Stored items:
»»

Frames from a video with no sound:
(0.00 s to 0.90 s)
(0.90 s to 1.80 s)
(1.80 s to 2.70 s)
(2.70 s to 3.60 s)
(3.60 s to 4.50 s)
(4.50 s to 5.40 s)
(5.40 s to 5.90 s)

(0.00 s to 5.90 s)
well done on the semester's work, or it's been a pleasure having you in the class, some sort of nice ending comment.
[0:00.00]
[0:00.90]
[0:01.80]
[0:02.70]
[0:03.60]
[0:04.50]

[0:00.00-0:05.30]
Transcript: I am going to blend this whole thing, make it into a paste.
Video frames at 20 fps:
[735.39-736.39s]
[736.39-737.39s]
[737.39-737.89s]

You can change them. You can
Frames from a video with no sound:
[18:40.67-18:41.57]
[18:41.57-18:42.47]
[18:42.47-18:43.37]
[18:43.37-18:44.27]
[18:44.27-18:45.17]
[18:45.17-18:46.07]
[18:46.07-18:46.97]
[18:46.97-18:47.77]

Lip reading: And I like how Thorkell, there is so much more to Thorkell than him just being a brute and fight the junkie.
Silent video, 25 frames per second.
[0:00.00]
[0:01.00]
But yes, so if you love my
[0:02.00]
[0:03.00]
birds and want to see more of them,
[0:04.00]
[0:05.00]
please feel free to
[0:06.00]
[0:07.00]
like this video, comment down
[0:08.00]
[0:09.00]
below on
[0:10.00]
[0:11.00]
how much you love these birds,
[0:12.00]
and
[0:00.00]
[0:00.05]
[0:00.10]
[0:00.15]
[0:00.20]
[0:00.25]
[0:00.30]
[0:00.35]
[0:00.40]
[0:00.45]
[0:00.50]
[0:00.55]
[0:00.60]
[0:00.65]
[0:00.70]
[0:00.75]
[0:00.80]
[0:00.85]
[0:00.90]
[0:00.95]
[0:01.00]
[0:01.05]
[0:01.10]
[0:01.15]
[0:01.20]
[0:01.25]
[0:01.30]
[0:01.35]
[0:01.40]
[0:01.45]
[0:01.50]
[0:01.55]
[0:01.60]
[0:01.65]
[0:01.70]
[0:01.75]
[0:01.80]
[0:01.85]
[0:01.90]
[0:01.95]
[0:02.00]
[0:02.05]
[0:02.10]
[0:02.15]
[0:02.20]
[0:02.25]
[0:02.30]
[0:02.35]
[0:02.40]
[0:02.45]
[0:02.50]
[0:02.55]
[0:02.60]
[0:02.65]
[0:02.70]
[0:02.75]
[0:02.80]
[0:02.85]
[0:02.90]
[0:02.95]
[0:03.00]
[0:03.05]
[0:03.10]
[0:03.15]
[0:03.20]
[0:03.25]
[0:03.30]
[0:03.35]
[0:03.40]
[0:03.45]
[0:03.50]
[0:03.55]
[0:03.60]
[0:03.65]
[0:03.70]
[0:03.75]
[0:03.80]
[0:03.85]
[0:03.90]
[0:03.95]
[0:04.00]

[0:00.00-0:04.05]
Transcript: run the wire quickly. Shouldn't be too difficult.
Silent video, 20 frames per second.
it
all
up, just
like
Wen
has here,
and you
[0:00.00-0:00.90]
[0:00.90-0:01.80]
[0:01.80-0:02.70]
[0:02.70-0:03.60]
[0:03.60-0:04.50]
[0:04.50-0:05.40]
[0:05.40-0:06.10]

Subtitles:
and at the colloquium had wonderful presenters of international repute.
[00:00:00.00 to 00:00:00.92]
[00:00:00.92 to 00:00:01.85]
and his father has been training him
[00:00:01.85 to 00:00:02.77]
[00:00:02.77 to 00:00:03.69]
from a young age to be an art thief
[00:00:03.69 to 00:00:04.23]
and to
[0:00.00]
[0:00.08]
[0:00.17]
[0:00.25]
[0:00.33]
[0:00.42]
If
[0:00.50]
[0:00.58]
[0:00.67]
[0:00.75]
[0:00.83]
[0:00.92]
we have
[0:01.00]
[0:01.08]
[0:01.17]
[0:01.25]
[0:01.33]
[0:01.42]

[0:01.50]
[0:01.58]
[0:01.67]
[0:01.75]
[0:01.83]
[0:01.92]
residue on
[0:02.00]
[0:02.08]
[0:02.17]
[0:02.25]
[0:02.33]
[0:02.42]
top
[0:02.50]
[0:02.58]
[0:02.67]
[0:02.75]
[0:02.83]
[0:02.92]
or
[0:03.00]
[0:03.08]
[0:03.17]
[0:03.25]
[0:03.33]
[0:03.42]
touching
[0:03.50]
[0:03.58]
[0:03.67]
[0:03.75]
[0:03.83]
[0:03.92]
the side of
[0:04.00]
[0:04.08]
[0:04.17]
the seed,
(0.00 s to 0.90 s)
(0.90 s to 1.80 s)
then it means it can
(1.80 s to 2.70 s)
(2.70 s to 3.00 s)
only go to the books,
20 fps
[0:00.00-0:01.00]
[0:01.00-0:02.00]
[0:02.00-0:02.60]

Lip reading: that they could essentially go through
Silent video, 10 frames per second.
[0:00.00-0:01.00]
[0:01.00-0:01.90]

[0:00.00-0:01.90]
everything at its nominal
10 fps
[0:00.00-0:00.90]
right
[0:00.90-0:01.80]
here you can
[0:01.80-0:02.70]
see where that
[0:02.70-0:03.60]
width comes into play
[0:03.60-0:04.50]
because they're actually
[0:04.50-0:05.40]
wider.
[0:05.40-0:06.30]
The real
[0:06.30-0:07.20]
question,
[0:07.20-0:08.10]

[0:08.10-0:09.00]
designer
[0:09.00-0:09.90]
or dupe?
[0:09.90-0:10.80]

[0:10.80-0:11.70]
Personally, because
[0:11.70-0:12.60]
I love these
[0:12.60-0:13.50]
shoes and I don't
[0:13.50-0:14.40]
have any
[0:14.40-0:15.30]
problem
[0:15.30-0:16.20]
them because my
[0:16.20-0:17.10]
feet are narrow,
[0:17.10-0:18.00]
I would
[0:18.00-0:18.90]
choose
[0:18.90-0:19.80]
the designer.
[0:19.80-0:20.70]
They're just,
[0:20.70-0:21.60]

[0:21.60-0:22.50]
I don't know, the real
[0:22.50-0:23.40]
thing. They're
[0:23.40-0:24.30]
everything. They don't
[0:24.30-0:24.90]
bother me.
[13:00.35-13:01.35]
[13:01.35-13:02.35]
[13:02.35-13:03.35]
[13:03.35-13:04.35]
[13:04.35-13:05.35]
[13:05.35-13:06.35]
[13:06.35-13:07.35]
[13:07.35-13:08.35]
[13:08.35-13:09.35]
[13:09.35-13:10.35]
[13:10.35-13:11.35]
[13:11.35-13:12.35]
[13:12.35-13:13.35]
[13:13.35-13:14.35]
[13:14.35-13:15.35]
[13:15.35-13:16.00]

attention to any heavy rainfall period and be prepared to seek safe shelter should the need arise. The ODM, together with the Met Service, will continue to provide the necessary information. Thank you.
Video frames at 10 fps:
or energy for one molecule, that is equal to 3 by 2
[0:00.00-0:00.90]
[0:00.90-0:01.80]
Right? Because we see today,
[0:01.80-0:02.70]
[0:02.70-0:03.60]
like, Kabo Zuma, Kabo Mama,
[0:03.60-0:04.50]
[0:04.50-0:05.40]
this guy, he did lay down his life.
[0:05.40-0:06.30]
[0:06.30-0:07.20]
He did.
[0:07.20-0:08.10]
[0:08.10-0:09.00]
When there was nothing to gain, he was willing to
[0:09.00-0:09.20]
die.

««

Every record must appear in the answer exactly as it does above.

The completed task:
Frames from a video with no sound:
(0.00 s to 0.90 s)
(0.90 s to 1.80 s)
(1.80 s to 2.70 s)
(2.70 s to 3.60 s)
(3.60 s to 4.50 s)
(4.50 s to 5.40 s)
(5.40 s to 5.90 s)

(0.00 s to 5.90 s)
well done on the semester's work, or it's been a pleasure having you in the class, some sort of nice ending comment.
[0:00.00]
[0:00.90]
[0:01.80]
[0:02.70]
[0:03.60]
[0:04.50]

[0:00.00-0:05.30]
Transcript: I am going to blend this whole thing, make it into a paste.
Video frames at 20 fps:
[735.39-736.39s]
[736.39-737.39s]
[737.39-737.89s]

You can change them. You can
Frames from a video with no sound:
[18:40.67-18:41.57]
[18:41.57-18:42.47]
[18:42.47-18:43.37]
[18:43.37-18:44.27]
[18:44.27-18:45.17]
[18:45.17-18:46.07]
[18:46.07-18:46.97]
[18:46.97-18:47.77]

Lip reading: And I like how Thorkell, there is so much more to Thorkell than him just being a brute and fight the junkie.
Silent video, 25 frames per second.
[0:00.00]
[0:01.00]
But yes, so if you love my
[0:02.00]
[0:03.00]
birds and want to see more of them,
[0:04.00]
[0:05.00]
please feel free to
[0:06.00]
[0:07.00]
like this video, comment down
[0:08.00]
[0:09.00]
below on
[0:10.00]
[0:11.00]
how much you love these birds,
[0:12.00]
and
[0:00.00]
[0:00.05]
[0:00.10]
[0:00.15]
[0:00.20]
[0:00.25]
[0:00.30]
[0:00.35]
[0:00.40]
[0:00.45]
[0:00.50]
[0:00.55]
[0:00.60]
[0:00.65]
[0:00.70]
[0:00.75]
[0:00.80]
[0:00.85]
[0:00.90]
[0:00.95]
[0:01.00]
[0:01.05]
[0:01.10]
[0:01.15]
[0:01.20]
[0:01.25]
[0:01.30]
[0:01.35]
[0:01.40]
[0:01.45]
[0:01.50]
[0:01.55]
[0:01.60]
[0:01.65]
[0:01.70]
[0:01.75]
[0:01.80]
[0:01.85]
[0:01.90]
[0:01.95]
[0:02.00]
[0:02.05]
[0:02.10]
[0:02.15]
[0:02.20]
[0:02.25]
[0:02.30]
[0:02.35]
[0:02.40]
[0:02.45]
[0:02.50]
[0:02.55]
[0:02.60]
[0:02.65]
[0:02.70]
[0:02.75]
[0:02.80]
[0:02.85]
[0:02.90]
[0:02.95]
[0:03.00]
[0:03.05]
[0:03.10]
[0:03.15]
[0:03.20]
[0:03.25]
[0:03.30]
[0:03.35]
[0:03.40]
[0:03.45]
[0:03.50]
[0:03.55]
[0:03.60]
[0:03.65]
[0:03.70]
[0:03.75]
[0:03.80]
[0:03.85]
[0:03.90]
[0:03.95]
[0:04.00]

[0:00.00-0:04.05]
Transcript: run the wire quickly. Shouldn't be too difficult.
Silent video, 20 frames per second.
it
all
up, just
like
Wen
has here,
and you
[0:00.00-0:00.90]
[0:00.90-0:01.80]
[0:01.80-0:02.70]
[0:02.70-0:03.60]
[0:03.60-0:04.50]
[0:04.50-0:05.40]
[0:05.40-0:06.10]

Subtitles:
and at the colloquium had wonderful presenters of international repute.
[00:00:00.00 to 00:00:00.92]
[00:00:00.92 to 00:00:01.85]
and his father has been training him
[00:00:01.85 to 00:00:02.77]
[00:00:02.77 to 00:00:03.69]
from a young age to be an art thief
[00:00:03.69 to 00:00:04.23]
and to
[0:00.00]
[0:00.08]
[0:00.17]
[0:00.25]
[0:00.33]
[0:00.42]
If
[0:00.50]
[0:00.58]
[0:00.67]
[0:00.75]
[0:00.83]
[0:00.92]
we have
[0:01.00]
[0:01.08]
[0:01.17]
[0:01.25]
[0:01.33]
[0:01.42]

[0:01.50]
[0:01.58]
[0:01.67]
[0:01.75]
[0:01.83]
[0:01.92]
residue on
[0:02.00]
[0:02.08]
[0:02.17]
[0:02.25]
[0:02.33]
[0:02.42]
top
[0:02.50]
[0:02.58]
[0:02.67]
[0:02.75]
[0:02.83]
[0:02.92]
or
[0:03.00]
[0:03.08]
[0:03.17]
[0:03.25]
[0:03.33]
[0:03.42]
touching
[0:03.50]
[0:03.58]
[0:03.67]
[0:03.75]
[0:03.83]
[0:03.92]
the side of
[0:04.00]
[0:04.08]
[0:04.17]
the seed,
(0.00 s to 0.90 s)
(0.90 s to 1.80 s)
then it means it can
(1.80 s to 2.70 s)
(2.70 s to 3.00 s)
only go to the books,
20 fps
[0:00.00-0:01.00]
[0:01.00-0:02.00]
[0:02.00-0:02.60]

Lip reading: that they could essentially go through
Silent video, 10 frames per second.
[0:00.00-0:01.00]
[0:01.00-0:01.90]

[0:00.00-0:01.90]
everything at its nominal
10 fps
[0:00.00-0:00.90]
right
[0:00.90-0:01.80]
here you can
[0:01.80-0:02.70]
see where that
[0:02.70-0:03.60]
width comes into play
[0:03.60-0:04.50]
because they're actually
[0:04.50-0:05.40]
wider.
[0:05.40-0:06.30]
The real
[0:06.30-0:07.20]
question,
[0:07.20-0:08.10]

[0:08.10-0:09.00]
designer
[0:09.00-0:09.90]
or dupe?
[0:09.90-0:10.80]

[0:10.80-0:11.70]
Personally, because
[0:11.70-0:12.60]
I love these
[0:12.60-0:13.50]
shoes and I don't
[0:13.50-0:14.40]
have any
[0:14.40-0:15.30]
problem
[0:15.30-0:16.20]
them because my
[0:16.20-0:17.10]
feet are narrow,
[0:17.10-0:18.00]
I would
[0:18.00-0:18.90]
choose
[0:18.90-0:19.80]
the designer.
[0:19.80-0:20.70]
They're just,
[0:20.70-0:21.60]

[0:21.60-0:22.50]
I don't know, the real
[0:22.50-0:23.40]
thing. They're
[0:23.40-0:24.30]
everything. They don't
[0:24.30-0:24.90]
bother me.
[13:00.35-13:01.35]
[13:01.35-13:02.35]
[13:02.35-13:03.35]
[13:03.35-13:04.35]
[13:04.35-13:05.35]
[13:05.35-13:06.35]
[13:06.35-13:07.35]
[13:07.35-13:08.35]
[13:08.35-13:09.35]
[13:09.35-13:10.35]
[13:10.35-13:11.35]
[13:11.35-13:12.35]
[13:12.35-13:13.35]
[13:13.35-13:14.35]
[13:14.35-13:15.35]
[13:15.35-13:16.00]

attention to any heavy rainfall period and be prepared to seek safe shelter should the need arise. The ODM, together with the Met Service, will continue to provide the necessary information. Thank you.
Video frames at 10 fps:
or energy for one molecule, that is equal to 3 by 2
[0:00.00-0:00.90]
[0:00.90-0:01.80]
Right? Because we see today,
[0:01.80-0:02.70]
[0:02.70-0:03.60]
like, Kabo Zuma, Kabo Mama,
[0:03.60-0:04.50]
[0:04.50-0:05.40]
this guy, he did lay down his life.
[0:05.40-0:06.30]
[0:06.30-0:07.20]
He did.
[0:07.20-0:08.10]
[0:08.10-0:09.00]
When there was nothing to gain, he was willing to
[0:09.00-0:09.20]
die.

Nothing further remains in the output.